SOURCE DATA:
◇ ◇ ◇
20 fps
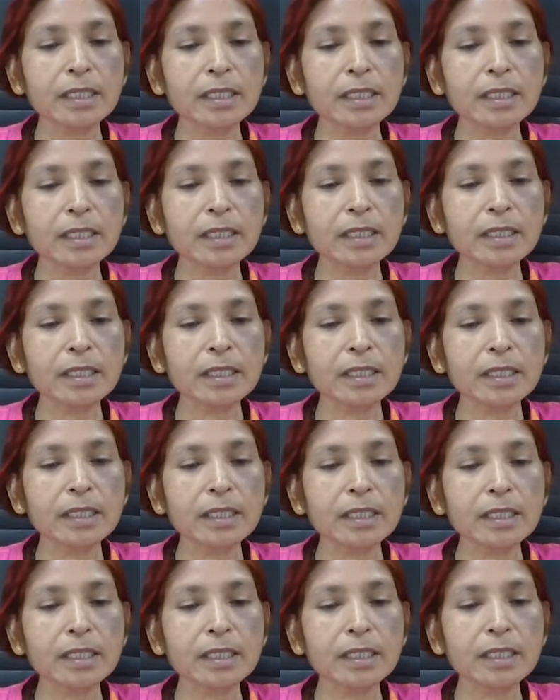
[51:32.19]
When a
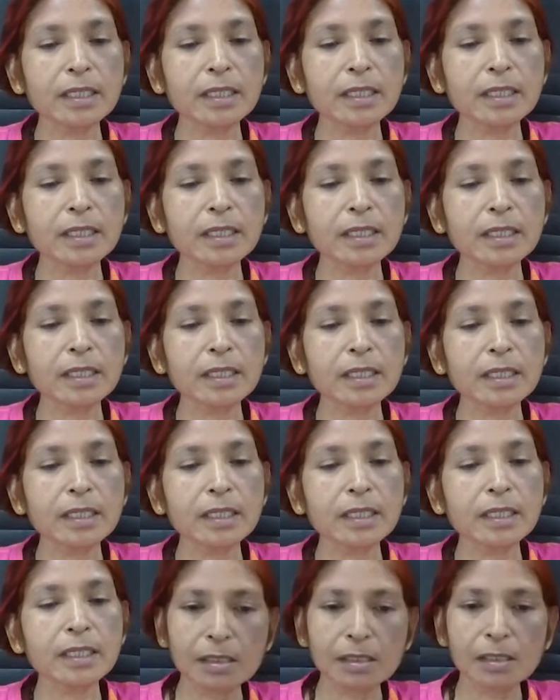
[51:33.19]
market
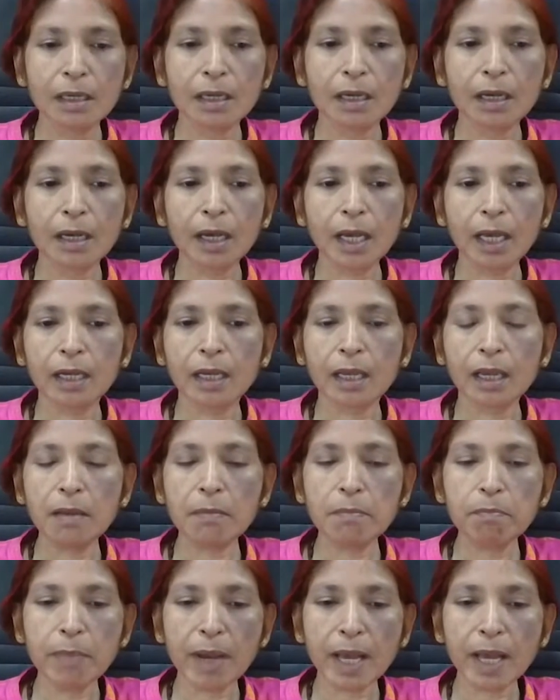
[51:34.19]
experiences an
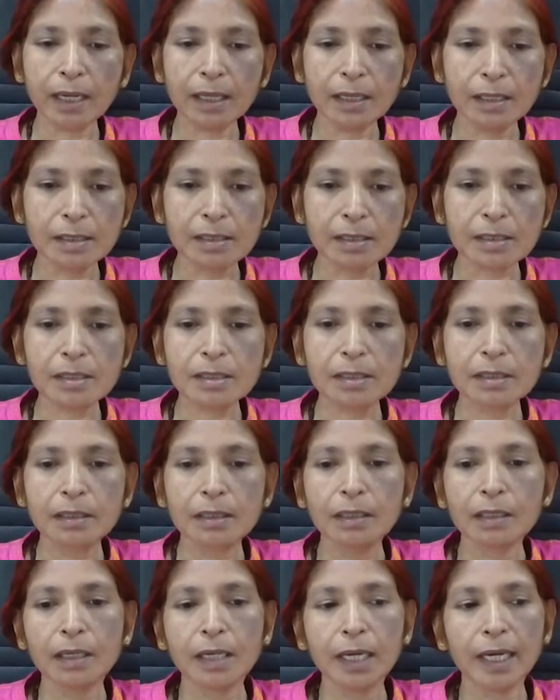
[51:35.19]
imbalance,
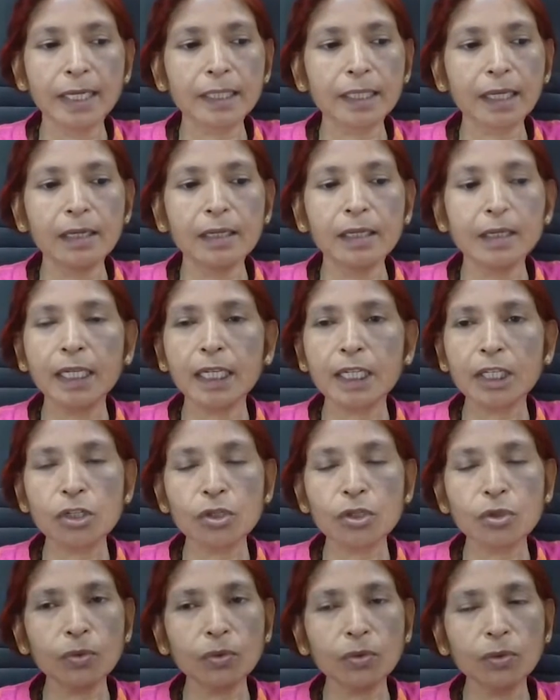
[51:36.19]
it can lead
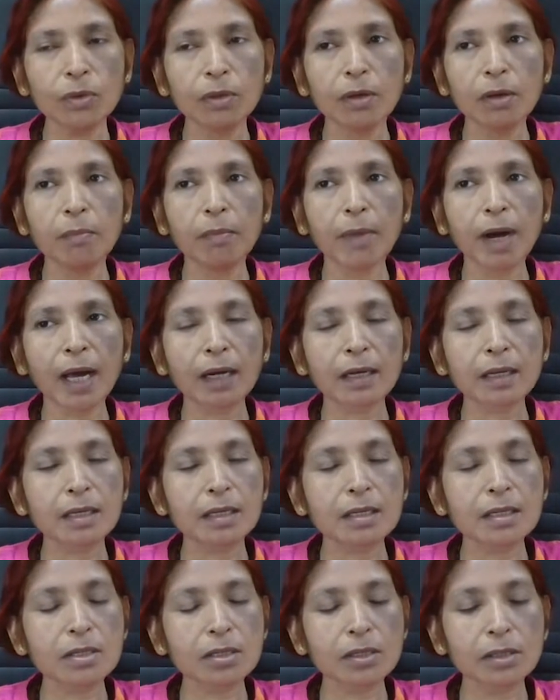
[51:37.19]
to
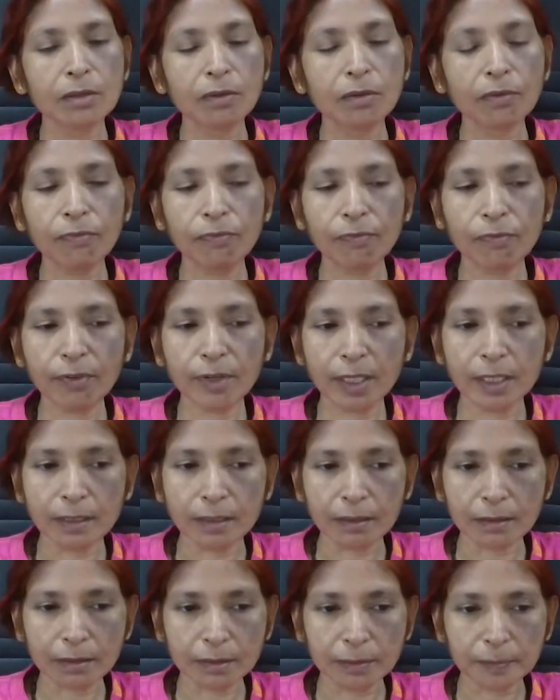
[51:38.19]
market
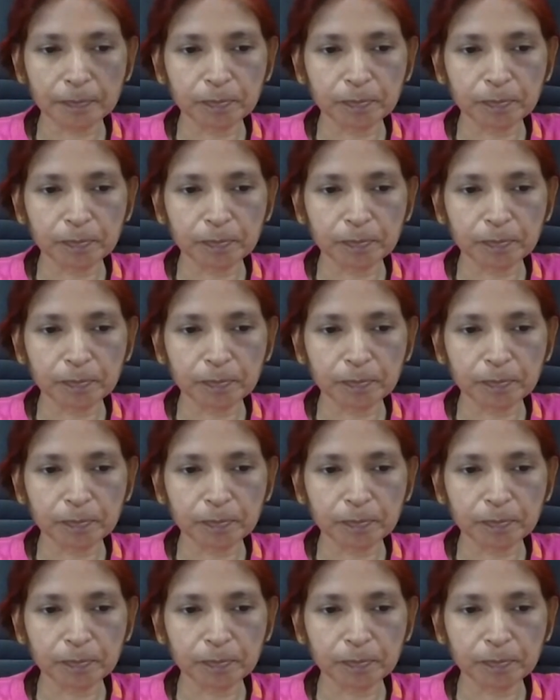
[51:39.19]
failure.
◇ ◇ ◇
DIRECTIONS:
Once the pictures are set aside, please reproduce the remaining material word for word.

WRITTEN RESPONSE:
20 fps
[51:32.19]
When a
[51:33.19]
market
[51:34.19]
experiences an
[51:35.19]
imbalance,
[51:36.19]
it can lead
[51:37.19]
to
[51:38.19]
market
[51:39.19]
failure.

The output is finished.